Task prompt - All records are to be transcribed in full; any pictures among them are to be skipped.

Saved data entries:
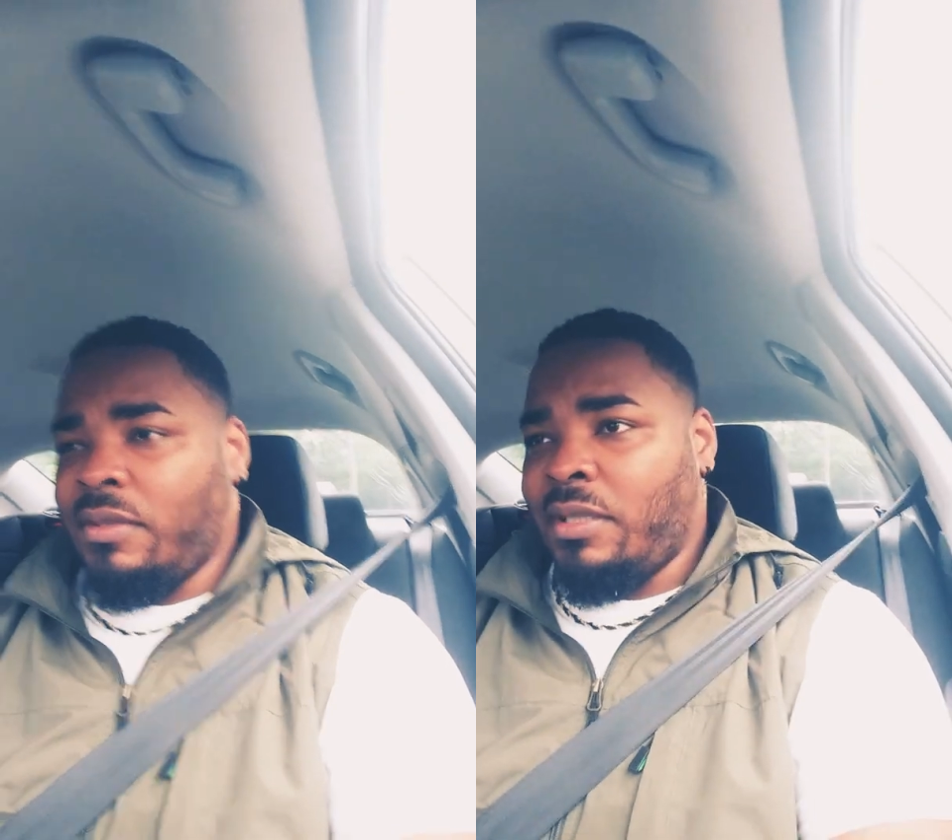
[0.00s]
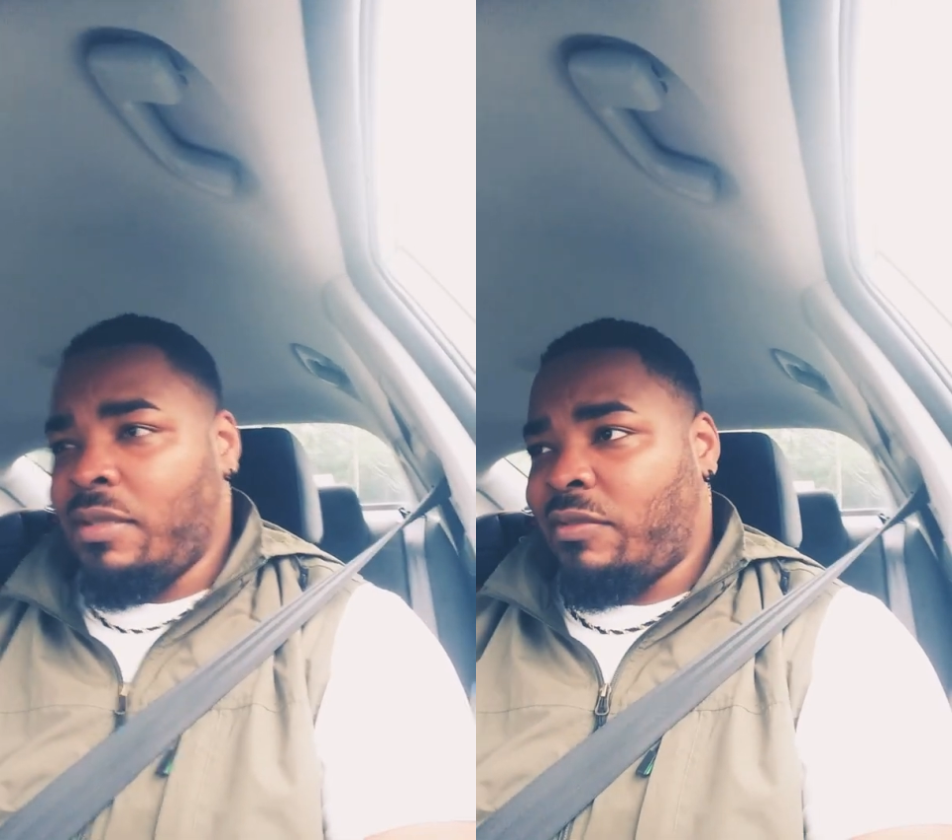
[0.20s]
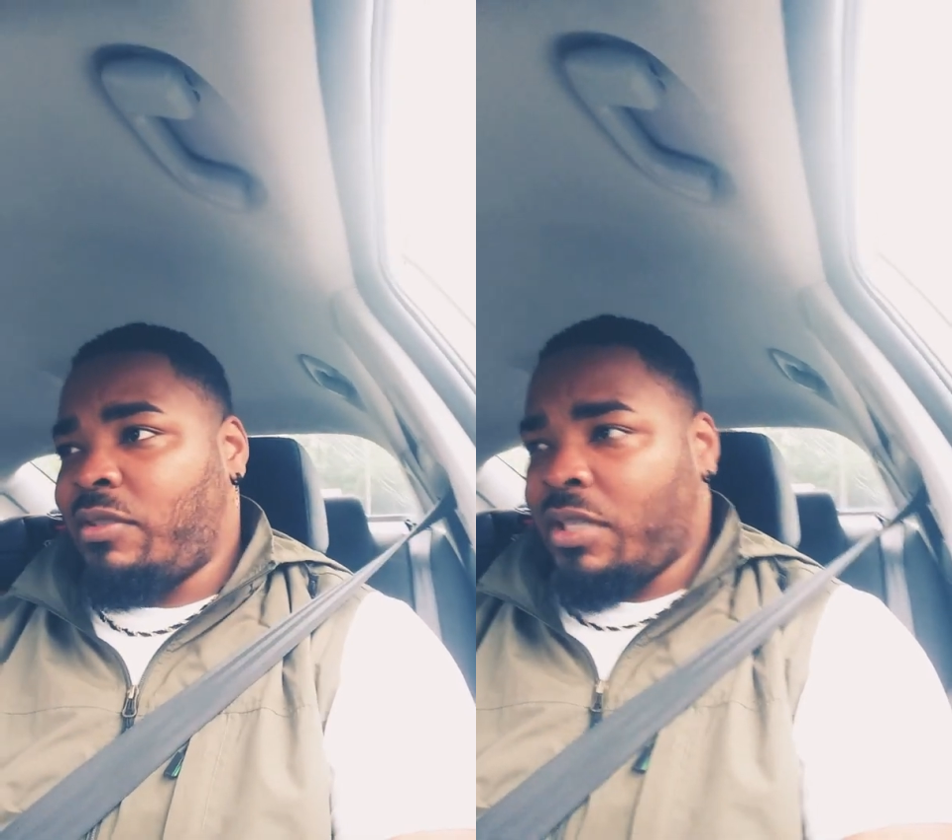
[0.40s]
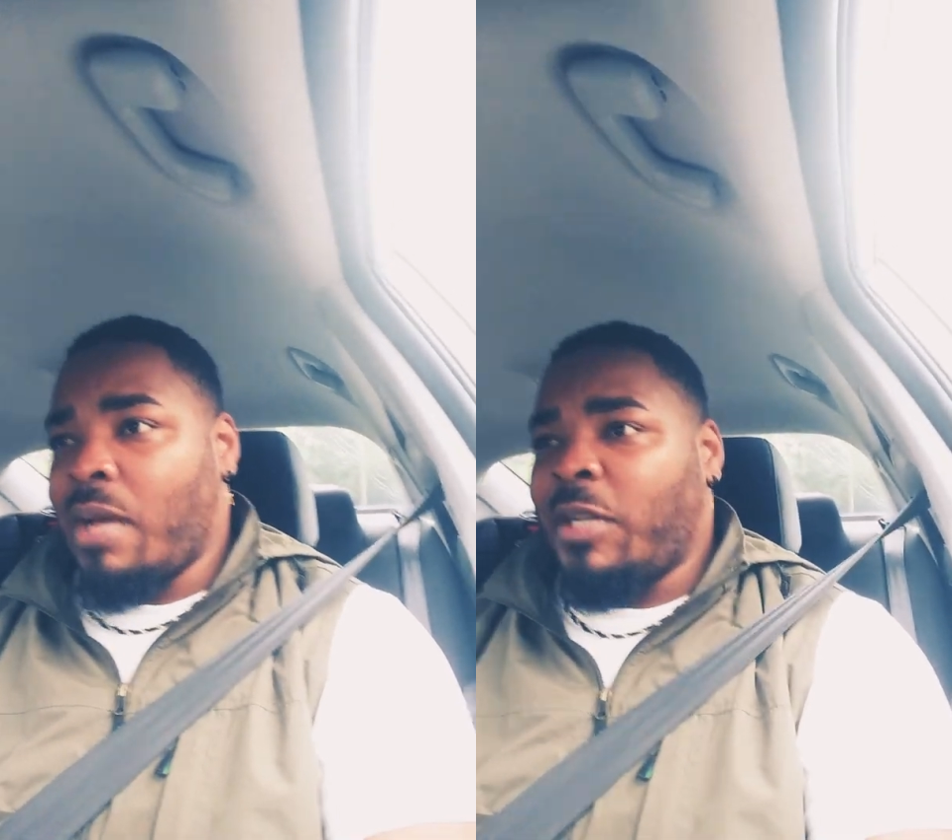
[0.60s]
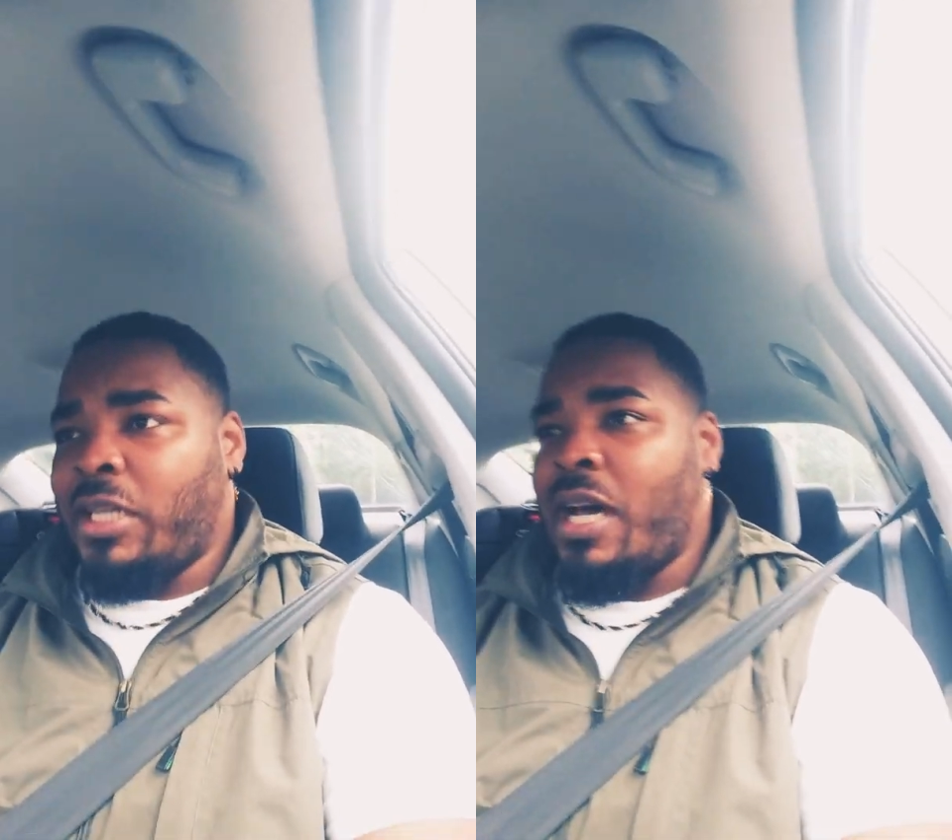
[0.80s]
He's
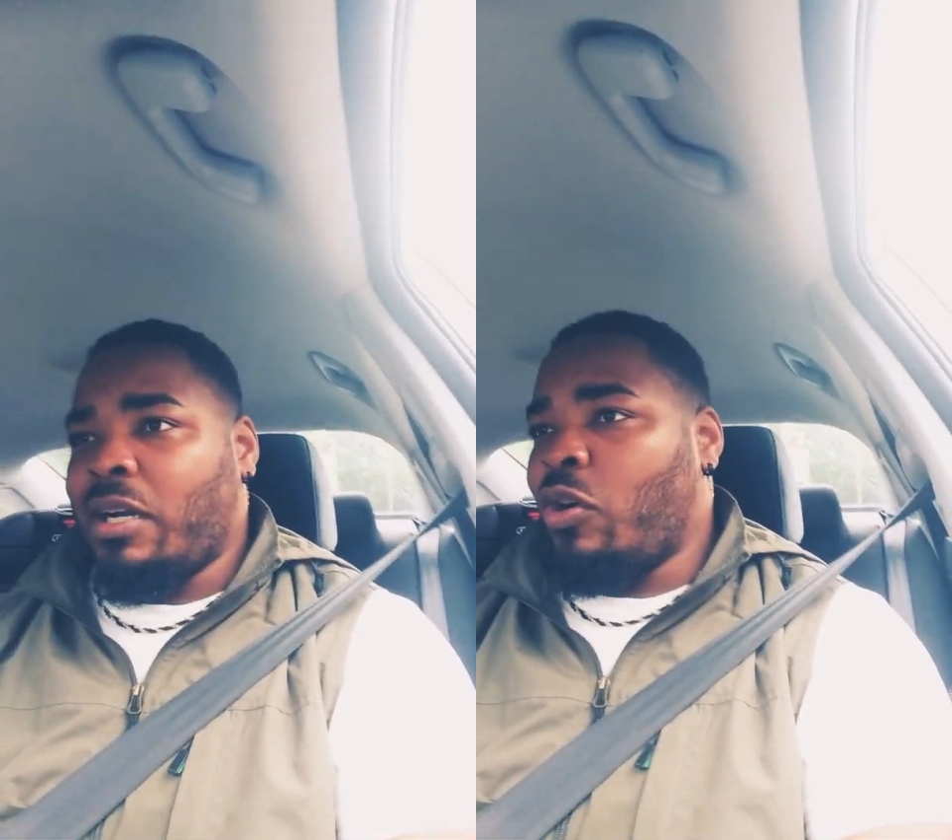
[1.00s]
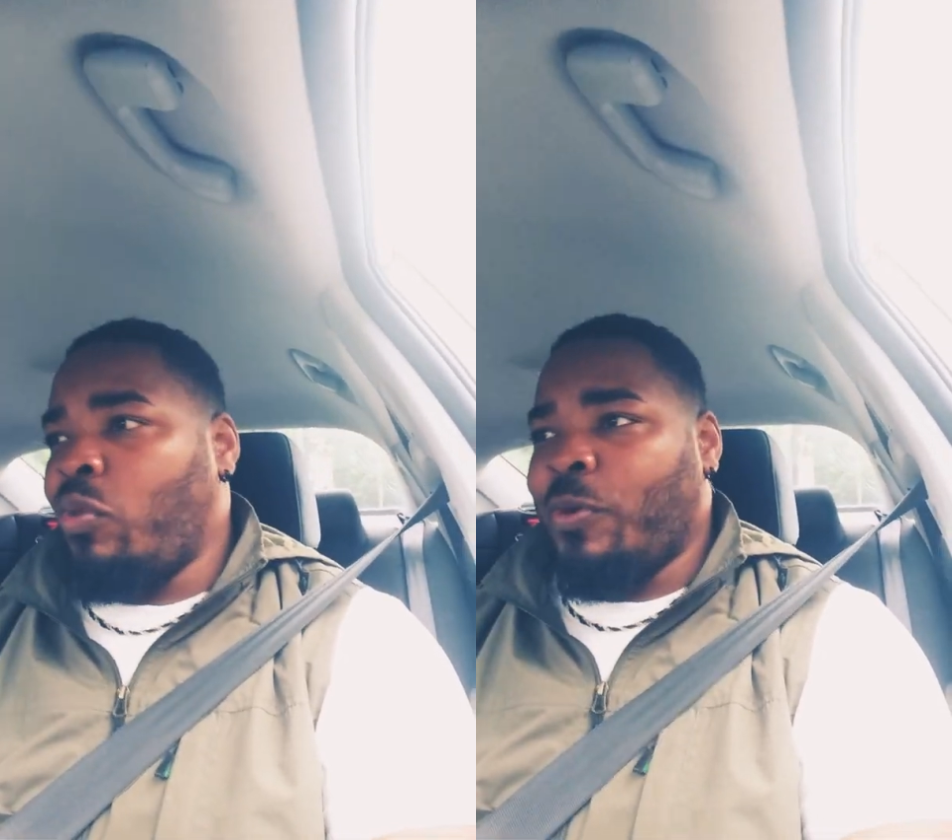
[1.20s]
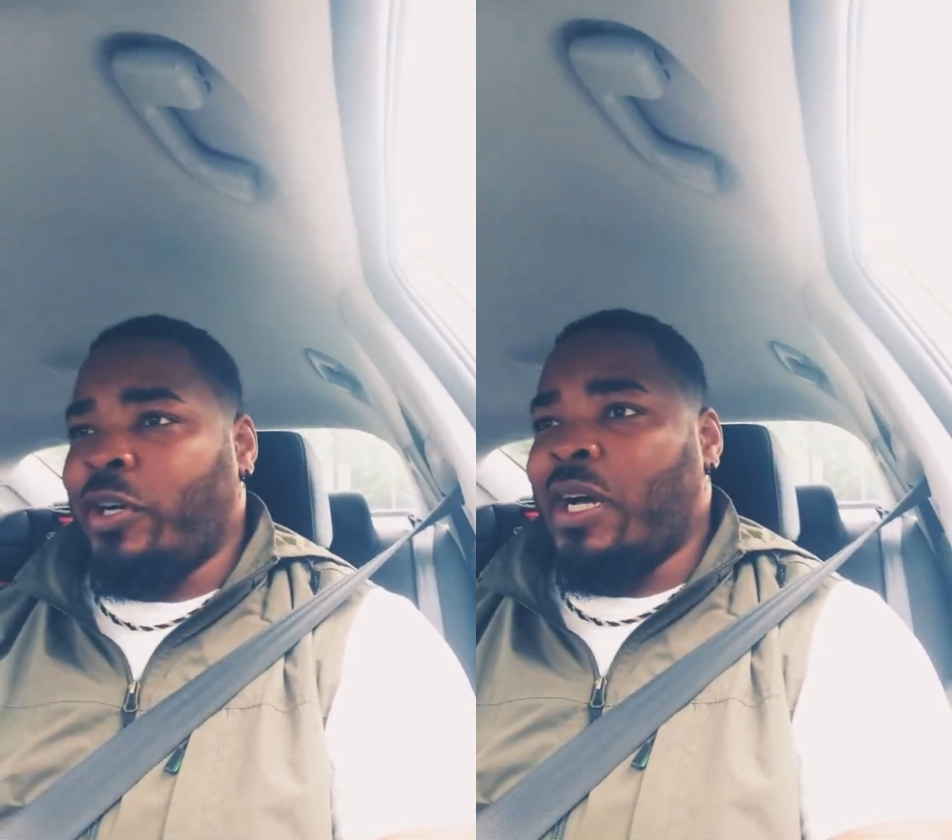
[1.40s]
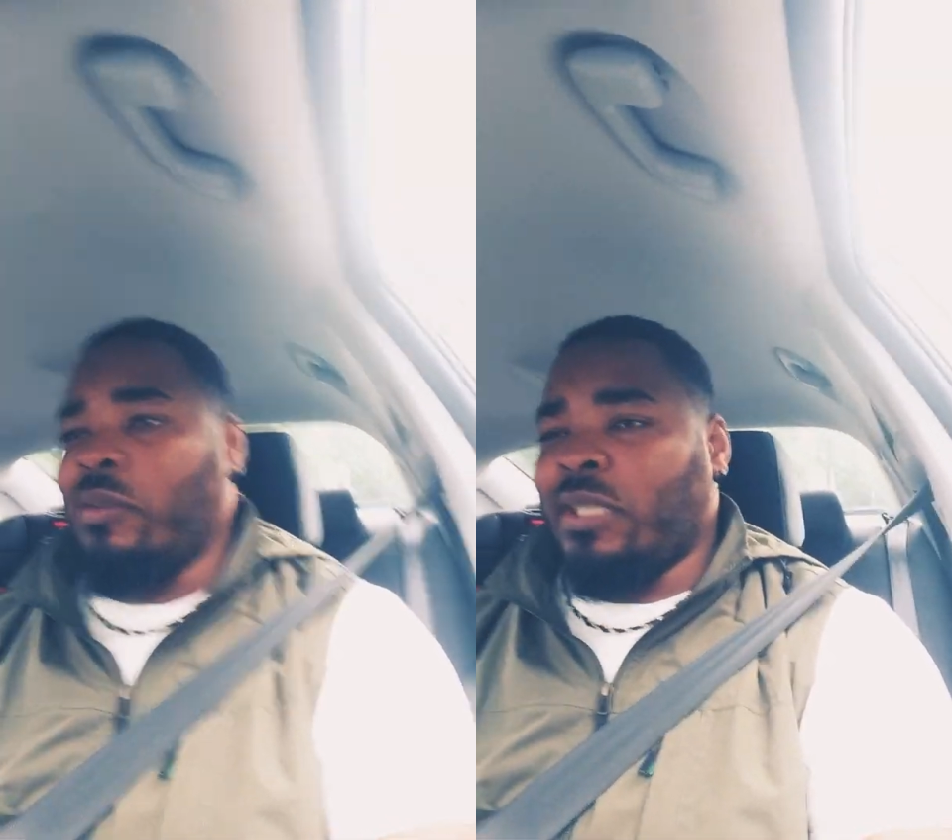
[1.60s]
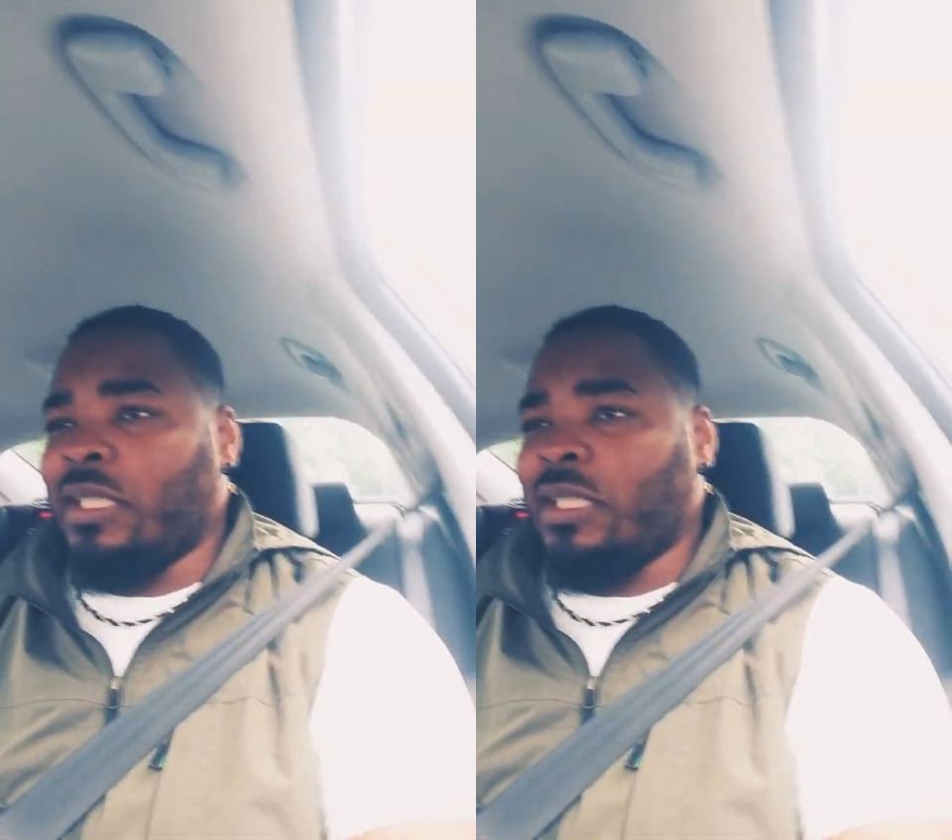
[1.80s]
coming to knock Colbert out.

Response area -
[0.00s]
[0.20s]
[0.40s]
[0.60s]
[0.80s]
He's
[1.00s]
[1.20s]
[1.40s]
[1.60s]
[1.80s]
coming to knock Colbert out.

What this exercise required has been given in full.